No specific laws identified for this ruling.

Outcome

The appellate court affirmed the district court's grant of summary judgment to the union. Merryman's challenge to the joint grievance committee awards was rejected because the parties had agreed the awards would be final and binding, and there was no evidence of unequal representation or other grounds to vacate.

What This Ruling Means

**What Happened** Merryman Excavation, Inc. challenged decisions made by a joint grievance committee that included their union, the International Union of Operating Engineers, Local 150. The company disagreed with awards given by this committee and tried to get the courts to overturn them. Merryman argued the union didn't properly represent workers or that there were other problems with how the grievance process was handled. **What the Court Decided** The Court of Appeals sided with the union and upheld the original decision.
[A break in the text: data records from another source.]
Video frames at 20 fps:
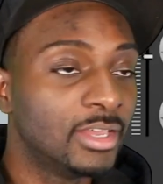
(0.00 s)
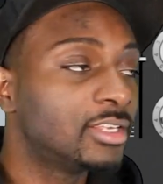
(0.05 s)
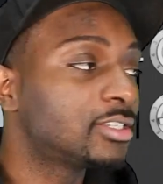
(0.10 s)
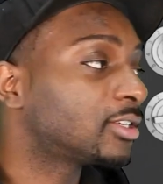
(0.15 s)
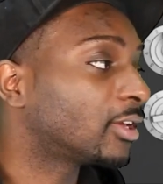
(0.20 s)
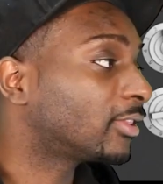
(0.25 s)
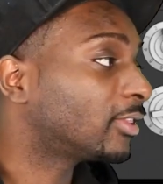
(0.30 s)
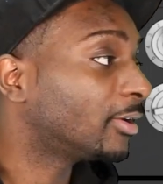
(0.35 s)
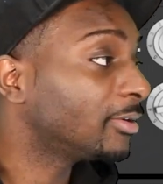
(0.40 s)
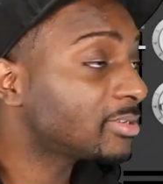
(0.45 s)

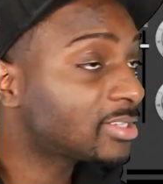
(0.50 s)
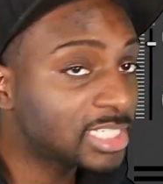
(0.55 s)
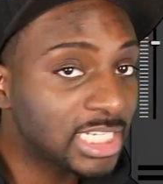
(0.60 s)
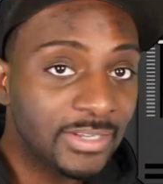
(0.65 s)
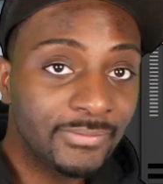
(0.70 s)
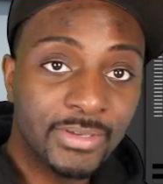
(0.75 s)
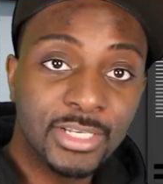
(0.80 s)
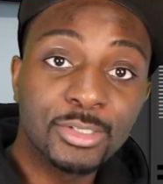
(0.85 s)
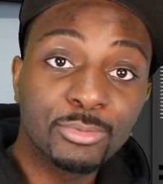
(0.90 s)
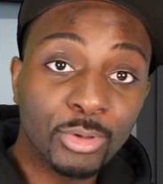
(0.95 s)
So those
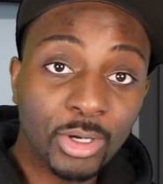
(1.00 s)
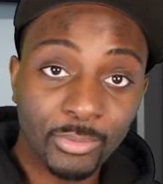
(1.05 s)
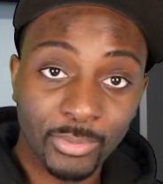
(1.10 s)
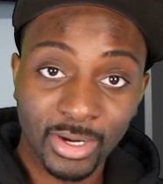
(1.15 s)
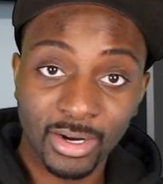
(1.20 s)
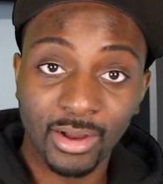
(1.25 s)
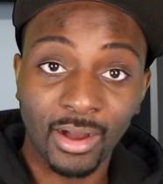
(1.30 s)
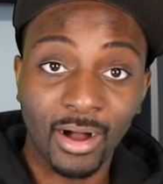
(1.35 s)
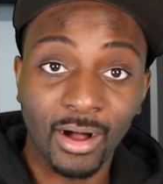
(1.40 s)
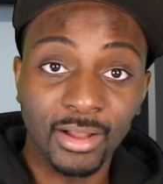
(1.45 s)
TVs were
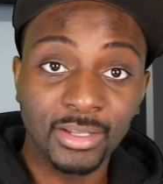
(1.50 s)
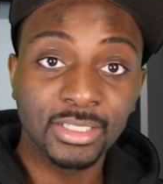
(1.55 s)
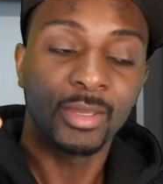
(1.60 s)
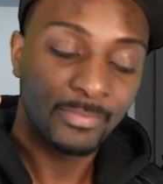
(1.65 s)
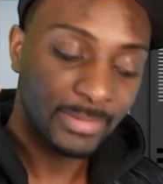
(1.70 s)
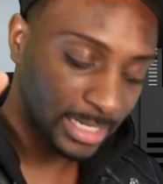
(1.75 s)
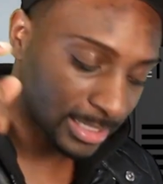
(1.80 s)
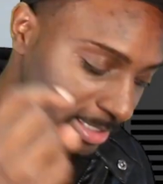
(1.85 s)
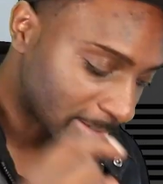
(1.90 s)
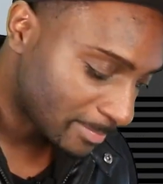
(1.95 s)
recalled,
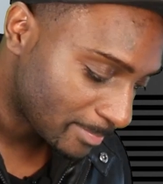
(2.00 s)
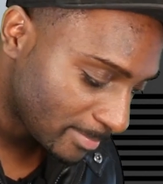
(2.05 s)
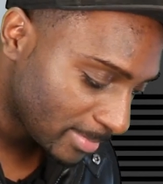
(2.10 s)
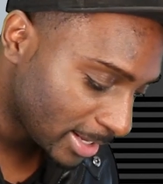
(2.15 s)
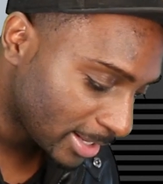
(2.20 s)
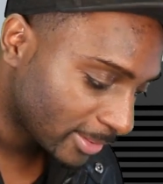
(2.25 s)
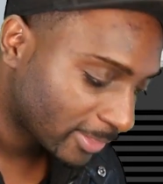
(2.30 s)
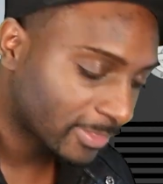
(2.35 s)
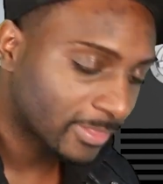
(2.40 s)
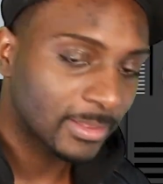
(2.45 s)
but the
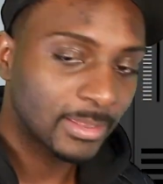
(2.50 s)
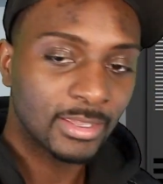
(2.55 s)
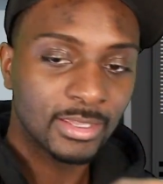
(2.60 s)
myth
The court ruled that Merryman had to accept the grievance committee's awards because both sides had previously agreed these decisions would be final and binding. The company couldn't prove the union failed to represent workers fairly or that there were any other valid reasons to throw out the awards. **Why This Matters for Workers** This ruling reinforces that grievance procedures in union contracts have real power. When employers and unions agree that grievance committee decisions will be final, courts will generally enforce those agreements. This protects workers by ensuring that dispute resolution processes can't easily be challenged by employers who simply don't like the outcome, making union grievance procedures more reliable and effective.

This summary was generated to explain the ruling in plain English and is not legal advice.